The story of little Arafat is not the first racist incident faced by Arabs in Israel, and it will not be the last. The phenomenon is particularly powerful since it finds strong support among members of the establishment and influential individuals. An example of this is the racist comments by the mayor of Ramle, Yoel Lavi. Ron Feinreich, as reported in the local newspaper Ayalon, called Lavi and asked him to comment on a request from an Arab organization to change the street names in the old city of Ramle, where the population is mainly Arab, to names that relate to Arab heritage. Lavi responded: “I’m not going to change any name because of some Jamal or Mohammed. Let them change their God. Let them go screw themselves … Who care about this? In Jawarish they gave Arab street names. We are not going to damage the heritage of the Zionist movement because someone moves into Hama’apilim St. If someone doesn’t like it, let them move to Jaljuliya. That’s an Arab name.” 
In the meantime, Fathi has found a creche for his son in Ramle. It is worth noting that this is also a Jewish creche, and Fathi is very happy with it. “Why did I have to go through all this humiliation? God knows. But I am happy that despite everything there are still decent people with humane values who have met my son’s needs.”
If there is no fellowship, equality, and justice between children in Israel, how can there be any fellowship, equality, or justice among adults?

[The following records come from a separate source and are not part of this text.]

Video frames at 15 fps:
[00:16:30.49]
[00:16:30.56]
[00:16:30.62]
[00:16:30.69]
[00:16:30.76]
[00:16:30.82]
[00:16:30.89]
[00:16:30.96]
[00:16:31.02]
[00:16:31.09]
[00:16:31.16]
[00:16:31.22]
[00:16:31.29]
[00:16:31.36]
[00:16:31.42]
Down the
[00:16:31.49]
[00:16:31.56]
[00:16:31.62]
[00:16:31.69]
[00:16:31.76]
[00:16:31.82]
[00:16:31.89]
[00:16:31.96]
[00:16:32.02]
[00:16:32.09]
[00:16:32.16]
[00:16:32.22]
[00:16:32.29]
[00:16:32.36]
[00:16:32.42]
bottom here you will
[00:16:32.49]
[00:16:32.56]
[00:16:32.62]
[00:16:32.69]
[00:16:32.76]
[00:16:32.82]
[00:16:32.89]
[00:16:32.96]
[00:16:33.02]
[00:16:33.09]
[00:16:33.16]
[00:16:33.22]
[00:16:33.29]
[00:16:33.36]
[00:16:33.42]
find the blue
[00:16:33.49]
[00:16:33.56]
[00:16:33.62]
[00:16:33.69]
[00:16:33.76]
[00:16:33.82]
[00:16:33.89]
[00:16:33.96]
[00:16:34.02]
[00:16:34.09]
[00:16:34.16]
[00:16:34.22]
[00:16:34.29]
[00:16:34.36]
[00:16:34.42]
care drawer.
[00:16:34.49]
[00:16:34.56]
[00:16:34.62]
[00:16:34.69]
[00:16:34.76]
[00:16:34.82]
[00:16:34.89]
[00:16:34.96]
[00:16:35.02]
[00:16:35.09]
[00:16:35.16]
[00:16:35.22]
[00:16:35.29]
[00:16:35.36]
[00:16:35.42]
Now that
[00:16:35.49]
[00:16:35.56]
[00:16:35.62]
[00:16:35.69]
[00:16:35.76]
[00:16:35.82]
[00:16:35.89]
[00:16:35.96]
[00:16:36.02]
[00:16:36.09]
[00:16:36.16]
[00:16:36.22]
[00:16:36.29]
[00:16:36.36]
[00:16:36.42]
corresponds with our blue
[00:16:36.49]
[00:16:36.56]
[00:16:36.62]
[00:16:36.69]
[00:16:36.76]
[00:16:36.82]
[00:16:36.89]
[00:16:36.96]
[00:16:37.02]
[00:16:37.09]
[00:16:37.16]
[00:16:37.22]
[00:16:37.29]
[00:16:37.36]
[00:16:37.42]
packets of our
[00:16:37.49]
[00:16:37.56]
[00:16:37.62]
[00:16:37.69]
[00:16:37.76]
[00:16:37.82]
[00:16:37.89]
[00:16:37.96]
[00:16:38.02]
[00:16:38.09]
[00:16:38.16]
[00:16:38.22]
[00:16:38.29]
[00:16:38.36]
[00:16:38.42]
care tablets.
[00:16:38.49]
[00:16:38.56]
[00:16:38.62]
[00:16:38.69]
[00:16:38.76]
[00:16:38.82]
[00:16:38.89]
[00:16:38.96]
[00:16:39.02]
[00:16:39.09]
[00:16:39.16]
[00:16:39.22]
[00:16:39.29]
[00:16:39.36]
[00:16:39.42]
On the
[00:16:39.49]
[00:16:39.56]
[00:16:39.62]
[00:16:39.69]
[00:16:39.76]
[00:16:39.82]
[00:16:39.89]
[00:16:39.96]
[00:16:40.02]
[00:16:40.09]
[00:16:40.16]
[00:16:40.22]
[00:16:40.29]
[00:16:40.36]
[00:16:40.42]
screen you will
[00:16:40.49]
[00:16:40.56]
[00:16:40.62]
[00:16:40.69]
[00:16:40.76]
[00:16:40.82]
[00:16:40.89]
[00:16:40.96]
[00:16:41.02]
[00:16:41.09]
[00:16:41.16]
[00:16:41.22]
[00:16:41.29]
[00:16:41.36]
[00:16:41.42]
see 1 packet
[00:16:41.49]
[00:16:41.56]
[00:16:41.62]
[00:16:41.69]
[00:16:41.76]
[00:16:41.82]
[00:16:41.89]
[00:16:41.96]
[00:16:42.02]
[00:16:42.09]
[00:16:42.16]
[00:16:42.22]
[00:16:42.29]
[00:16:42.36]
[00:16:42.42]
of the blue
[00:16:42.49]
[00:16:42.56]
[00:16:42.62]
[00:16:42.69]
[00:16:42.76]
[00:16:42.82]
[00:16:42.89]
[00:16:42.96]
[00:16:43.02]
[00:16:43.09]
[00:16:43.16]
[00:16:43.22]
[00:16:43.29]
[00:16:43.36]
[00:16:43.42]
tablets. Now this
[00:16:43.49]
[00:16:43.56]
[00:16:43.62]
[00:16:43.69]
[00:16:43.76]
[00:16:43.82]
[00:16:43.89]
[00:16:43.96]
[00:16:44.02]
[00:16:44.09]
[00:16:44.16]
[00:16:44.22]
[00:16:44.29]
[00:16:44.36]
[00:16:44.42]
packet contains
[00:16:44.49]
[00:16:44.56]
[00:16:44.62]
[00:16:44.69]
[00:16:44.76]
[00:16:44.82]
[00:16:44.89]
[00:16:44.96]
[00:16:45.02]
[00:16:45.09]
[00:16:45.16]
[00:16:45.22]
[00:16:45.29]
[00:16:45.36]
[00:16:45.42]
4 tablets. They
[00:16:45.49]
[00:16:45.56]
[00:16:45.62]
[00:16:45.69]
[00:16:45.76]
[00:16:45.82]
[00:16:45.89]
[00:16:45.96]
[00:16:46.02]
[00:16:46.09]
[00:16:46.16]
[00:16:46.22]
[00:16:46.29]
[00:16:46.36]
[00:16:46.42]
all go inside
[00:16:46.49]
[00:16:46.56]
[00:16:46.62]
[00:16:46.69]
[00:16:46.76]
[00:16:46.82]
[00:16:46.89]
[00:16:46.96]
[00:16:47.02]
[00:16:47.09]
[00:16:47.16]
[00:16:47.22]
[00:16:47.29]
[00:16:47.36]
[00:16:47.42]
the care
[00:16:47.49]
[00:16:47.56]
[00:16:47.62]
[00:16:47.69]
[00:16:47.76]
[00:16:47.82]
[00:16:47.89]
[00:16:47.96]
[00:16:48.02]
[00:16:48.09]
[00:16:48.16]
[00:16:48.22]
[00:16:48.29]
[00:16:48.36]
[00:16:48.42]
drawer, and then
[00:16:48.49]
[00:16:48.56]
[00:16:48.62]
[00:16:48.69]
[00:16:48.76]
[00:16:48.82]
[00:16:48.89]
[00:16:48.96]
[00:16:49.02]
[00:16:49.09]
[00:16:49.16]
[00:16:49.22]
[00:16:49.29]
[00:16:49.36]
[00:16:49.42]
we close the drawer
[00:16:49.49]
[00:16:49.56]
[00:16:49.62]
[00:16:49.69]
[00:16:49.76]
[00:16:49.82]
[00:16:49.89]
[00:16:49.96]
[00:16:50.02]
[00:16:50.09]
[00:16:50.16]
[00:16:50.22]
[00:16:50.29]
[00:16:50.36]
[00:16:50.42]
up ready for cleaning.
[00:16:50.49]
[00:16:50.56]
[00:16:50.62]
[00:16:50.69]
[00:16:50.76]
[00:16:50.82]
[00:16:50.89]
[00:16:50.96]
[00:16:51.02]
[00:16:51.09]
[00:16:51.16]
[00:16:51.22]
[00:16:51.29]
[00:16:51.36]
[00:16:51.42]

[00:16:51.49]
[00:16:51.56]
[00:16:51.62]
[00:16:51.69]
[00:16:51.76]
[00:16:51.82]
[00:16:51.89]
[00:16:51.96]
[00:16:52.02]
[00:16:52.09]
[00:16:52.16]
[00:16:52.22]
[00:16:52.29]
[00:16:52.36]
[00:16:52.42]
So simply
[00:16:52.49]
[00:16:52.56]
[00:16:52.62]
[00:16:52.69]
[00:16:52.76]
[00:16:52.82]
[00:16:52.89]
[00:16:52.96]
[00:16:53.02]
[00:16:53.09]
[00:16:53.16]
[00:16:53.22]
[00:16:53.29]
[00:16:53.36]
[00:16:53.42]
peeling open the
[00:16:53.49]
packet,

This report is the first in a series of Discrimination Diaries by the Arab Association for Human Rights, shedding light on the rights situation of Palestinians in Israel.
 Avigdor Lieberman is a Member of Knesset and head of the National Union faction. Until his resignation in January 2008, he served as deputy prime minister and minister for strategic threats. Throughout his political life Lieberman has incited against the Arab citizens, attacked their national leadership, and advocated transfer for all those who do not see Israel as a “Jewish-Zionist state” and do not see the Israeli national anthem Hatikva as their own anthem. He believes that the Zionist vision is to maintain Israeli as a mononational state. The mere presence of a large Arab minority in the state contradicts this objective and contradicts his desire to maintain the “clean” Jewish state. Lieberman demands that Arab citizens must declare their allegiance to the State of Israel and must perform national service. He has threatened to transfer anyone who opposes this to the Palestinian Authority areas.
 The Hebrew name refers to illegal Jewish immigrants who arrived in Palestine before 1948.